Ok, not quite, but I bet you did not even know I was in Switzerland this last week – I hope you enjoyed the numerous California recaps of my time in San Francisco and San Diego a few weeks ago. In the meantime, while my blog was still in California, I was actually 9 time zones away in Switzerland. I am just so glad I was in DC for a few weeks in between my second trip to California and going to Switzerland to visit my parents.
Unlike past visits, where I made this grain-free tart or this shake, I actually did not create any new recipes. I spent time with my parents and, since I was majorly jet-lagged, was very grateful for the ability to buy books at 2am via Kindle 3G so that there was something to do when wide awake because of the time difference. I read the following books:
- Luisa, aka the Wednesday Chef, has long been one of my favorite bloggers – little did I realize just quite how much we have in common. I could relate to so much of My Berlin Kitchen: A Love Story – that feeling of being suspended between Europe and the U.S. culturally, and of course Luisa’s love for New York. I was wickedly homesick for New York when Luisa was moving from New York to Berlin (just a few months after I myself had moved from New York to Washington) and she captured why New York is wonderful so much better than I was able to at the time. The book fills in a lot of background that is not on her blog.

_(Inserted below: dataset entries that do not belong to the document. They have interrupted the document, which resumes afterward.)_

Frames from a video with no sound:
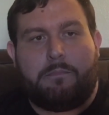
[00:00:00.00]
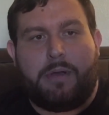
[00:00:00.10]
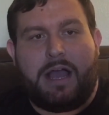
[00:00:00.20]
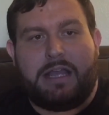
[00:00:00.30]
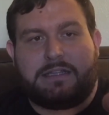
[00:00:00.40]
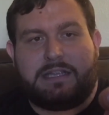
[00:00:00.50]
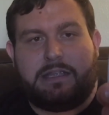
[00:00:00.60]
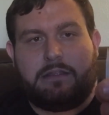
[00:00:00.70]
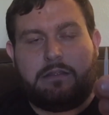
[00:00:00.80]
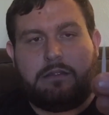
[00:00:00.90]
But
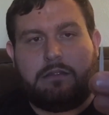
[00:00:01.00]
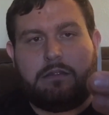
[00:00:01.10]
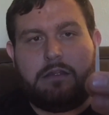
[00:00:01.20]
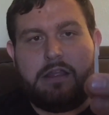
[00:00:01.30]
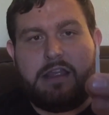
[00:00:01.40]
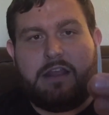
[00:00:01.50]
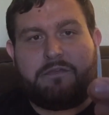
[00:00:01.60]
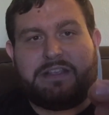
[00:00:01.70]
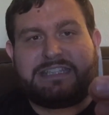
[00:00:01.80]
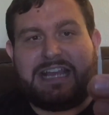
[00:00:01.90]

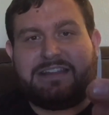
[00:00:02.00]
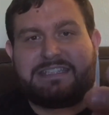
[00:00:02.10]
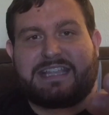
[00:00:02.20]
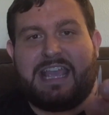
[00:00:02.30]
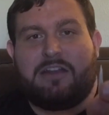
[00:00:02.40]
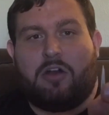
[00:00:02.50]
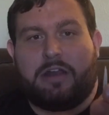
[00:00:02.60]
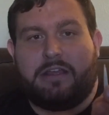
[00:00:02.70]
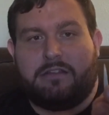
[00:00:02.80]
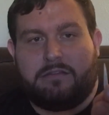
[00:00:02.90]
if this had the skin
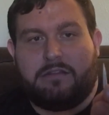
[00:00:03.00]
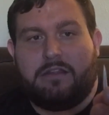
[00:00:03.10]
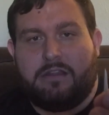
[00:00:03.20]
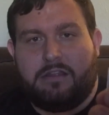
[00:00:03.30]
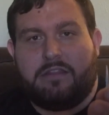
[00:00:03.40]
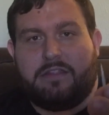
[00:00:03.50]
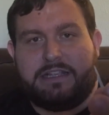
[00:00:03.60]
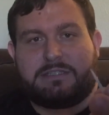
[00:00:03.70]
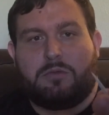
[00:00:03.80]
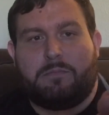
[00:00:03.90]
on it,
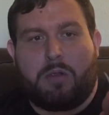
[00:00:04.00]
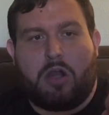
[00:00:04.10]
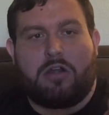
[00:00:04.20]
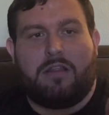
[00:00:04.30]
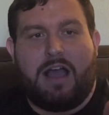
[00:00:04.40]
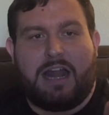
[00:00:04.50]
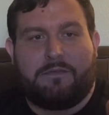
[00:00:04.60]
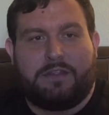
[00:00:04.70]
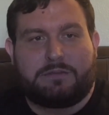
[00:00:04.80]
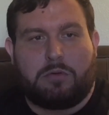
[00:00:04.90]
this would burn a lot
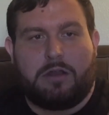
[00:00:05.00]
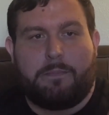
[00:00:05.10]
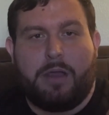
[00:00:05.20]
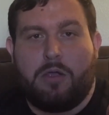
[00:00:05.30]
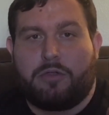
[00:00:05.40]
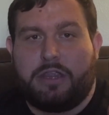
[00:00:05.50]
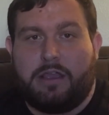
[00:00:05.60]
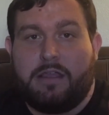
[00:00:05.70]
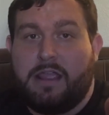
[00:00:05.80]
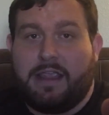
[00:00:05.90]
if this were to poke
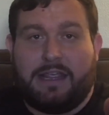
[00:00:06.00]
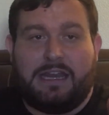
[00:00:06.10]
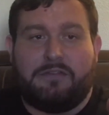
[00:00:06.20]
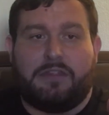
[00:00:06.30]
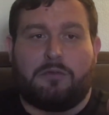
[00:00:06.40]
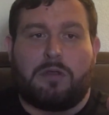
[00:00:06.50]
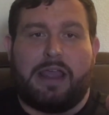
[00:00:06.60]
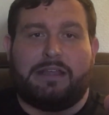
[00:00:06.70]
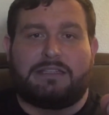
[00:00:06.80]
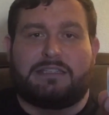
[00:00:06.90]
you, and even the
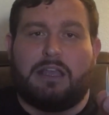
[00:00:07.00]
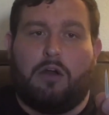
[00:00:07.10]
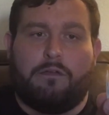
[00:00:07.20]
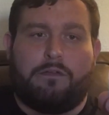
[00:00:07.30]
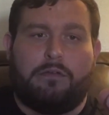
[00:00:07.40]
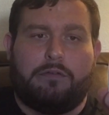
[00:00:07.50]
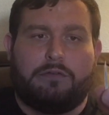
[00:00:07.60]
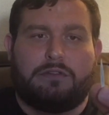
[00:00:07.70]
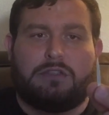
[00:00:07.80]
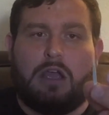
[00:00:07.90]
ray itself.
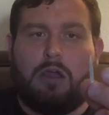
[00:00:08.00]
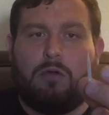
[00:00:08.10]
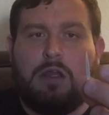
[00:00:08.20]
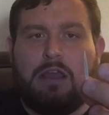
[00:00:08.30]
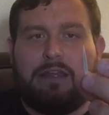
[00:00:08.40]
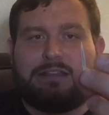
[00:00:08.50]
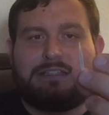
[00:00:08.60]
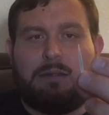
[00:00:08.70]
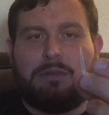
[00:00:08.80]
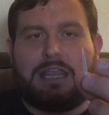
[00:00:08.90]
So that's
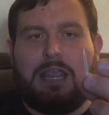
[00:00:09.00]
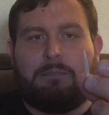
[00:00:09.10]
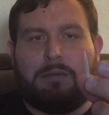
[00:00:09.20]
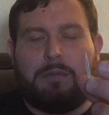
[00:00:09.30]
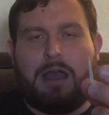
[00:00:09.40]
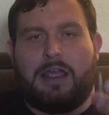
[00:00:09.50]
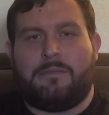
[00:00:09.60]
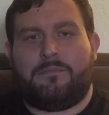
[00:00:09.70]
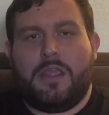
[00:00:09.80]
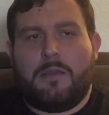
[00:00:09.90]
something to keep in
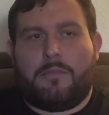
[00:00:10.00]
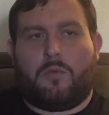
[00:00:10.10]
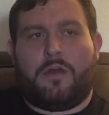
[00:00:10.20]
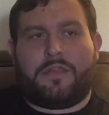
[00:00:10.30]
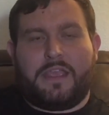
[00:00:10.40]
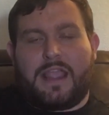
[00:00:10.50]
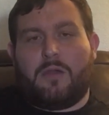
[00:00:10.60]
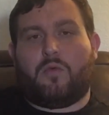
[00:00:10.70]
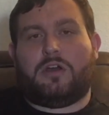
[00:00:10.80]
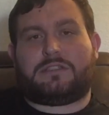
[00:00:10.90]
mind. But one thing
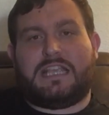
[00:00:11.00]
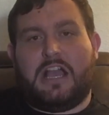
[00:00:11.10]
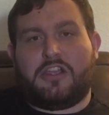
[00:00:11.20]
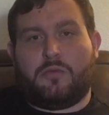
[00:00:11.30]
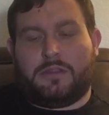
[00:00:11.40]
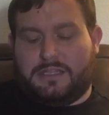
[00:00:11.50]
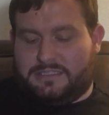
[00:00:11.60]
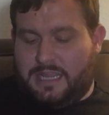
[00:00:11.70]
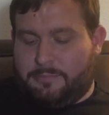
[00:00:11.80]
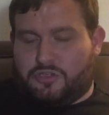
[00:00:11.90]
I will tell you with the
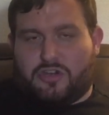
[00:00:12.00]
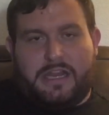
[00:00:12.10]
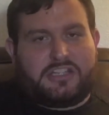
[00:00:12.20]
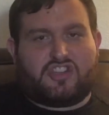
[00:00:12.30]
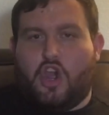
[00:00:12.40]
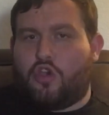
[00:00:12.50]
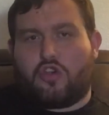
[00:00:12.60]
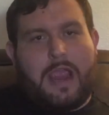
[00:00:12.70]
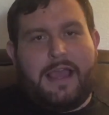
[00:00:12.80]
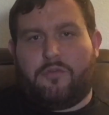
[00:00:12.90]
substrate is no
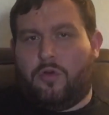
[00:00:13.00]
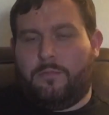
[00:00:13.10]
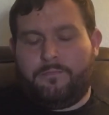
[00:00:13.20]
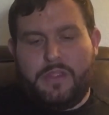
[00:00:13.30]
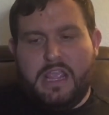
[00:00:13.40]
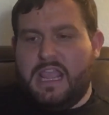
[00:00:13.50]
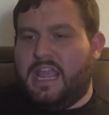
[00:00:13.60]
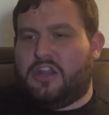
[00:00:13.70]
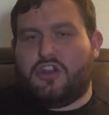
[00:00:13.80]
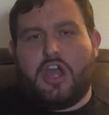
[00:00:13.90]
gravel
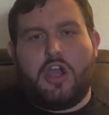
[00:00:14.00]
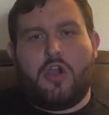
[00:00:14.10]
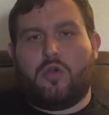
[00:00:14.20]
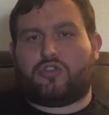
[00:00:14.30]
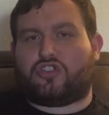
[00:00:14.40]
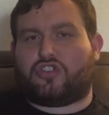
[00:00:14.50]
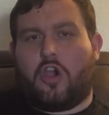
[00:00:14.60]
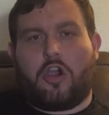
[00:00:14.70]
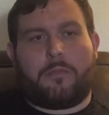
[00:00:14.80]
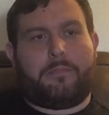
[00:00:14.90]
and no
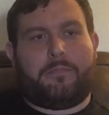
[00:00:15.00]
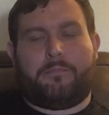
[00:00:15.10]
sharp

- I loved Dearie: The Remarkable Life of Julia Child may be my favorite Julia Child biography to date – it had more details than other Julia Child books I have read and generally felt more complete.
- To complement it, I also read Judith Jones’ The Tenth Muse: My Life in Food, a memoir that gives insight into Julia Child’s editor and why she was willing to support the mammoth project of Mastering the Art of French Cooking.
- My father is Hungarian, so I generally find Kati Marton’s books fascinating. During jet-lagged night #2 I read Enemies of the People, which is about Kati Marton’s parents working as news correspondents for Western media while still living in Hungary in the 1950s, their imprisonment and subsequent departure. It is a fascinating and also profoundly sad story.